Just a tid bit cause I been down your same road. As I just finished starting up a hosting company solely around DNN. Read up on your SSL / ip conflicts as those are the only main issue.
DNN in nature takes very little resources to run decent, but does scale up a bit based on the amount of users, but you tend to find its a bell curve. Mainly cause of how asp.net works with its worker processes.
Per the above reasons, I split seperate clients out into their own installations and bite the bullet and get developer / enterprise licenses when I get 3rd party modules. But have been very thankful for doing so.

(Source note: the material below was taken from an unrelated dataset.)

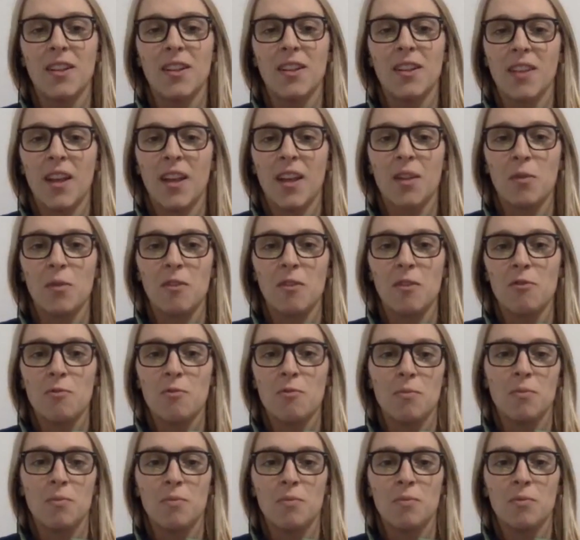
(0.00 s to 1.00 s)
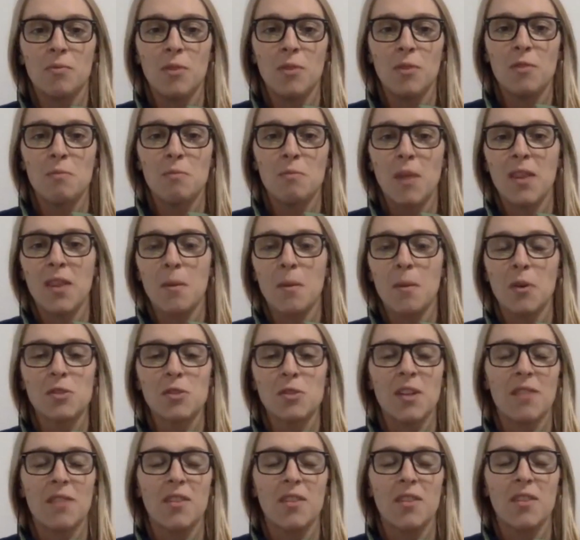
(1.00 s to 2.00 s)
like we've made the most
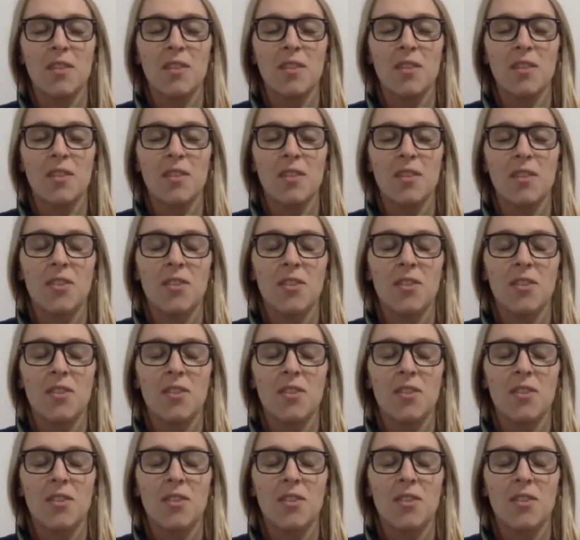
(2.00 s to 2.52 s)
of it. So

As I started to max one server out cause a client started becoming a huge resource hog and kept wanting to expand, all I had to do was setup another account and move the db's / file systems over poof they left my one installation and moved to the new one, no one including the client knew it happened. Was about a 5 minute rollback of the site.

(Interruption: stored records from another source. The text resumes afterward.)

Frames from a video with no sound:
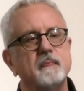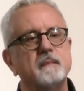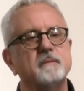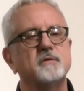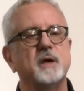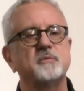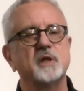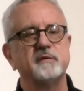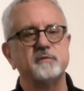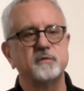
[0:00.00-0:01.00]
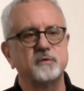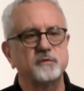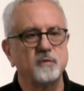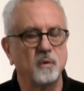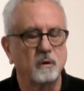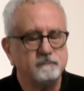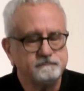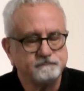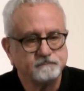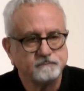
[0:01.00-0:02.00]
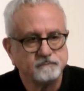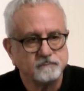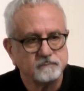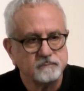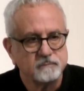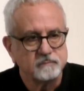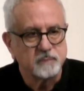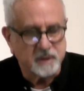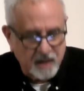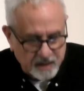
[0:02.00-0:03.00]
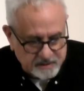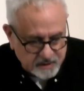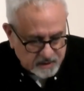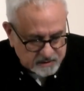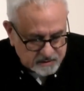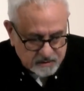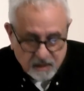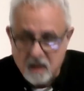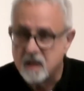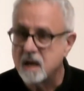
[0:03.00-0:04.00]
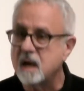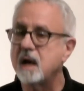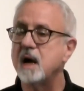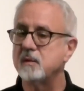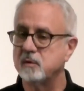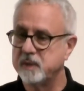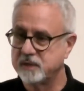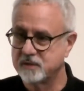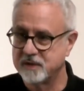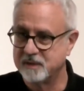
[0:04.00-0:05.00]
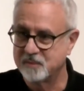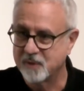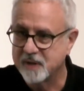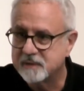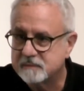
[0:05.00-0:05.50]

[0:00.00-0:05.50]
Chapter 11, verse 4. But God says, I will make your name great.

HOWEVER I do have several clients which are using parent portals. For example the local sports group they have one install and 6 parent portals. The main site gives the general overview of the group, and the 6 portals are dedicated to each region, North, South, East, West, Central. Each of the sub portals has its own skins, content, layout, branding, etc.. There should never be a need to move one of the sub portals out or away from the main, as they are all tied together in purpose.
An example would be like ESPN. They wouldn't want a seperate install for each sport type. IE football, baseball, etc. They would want a "common" login for the visitors, but might want the option to www.espnfootball.com be a parent portal.
As stated above though its much more about how / who is using it and what they want to achive. DNN just gives you the tools to implement them anyways you want. WEll to some degree.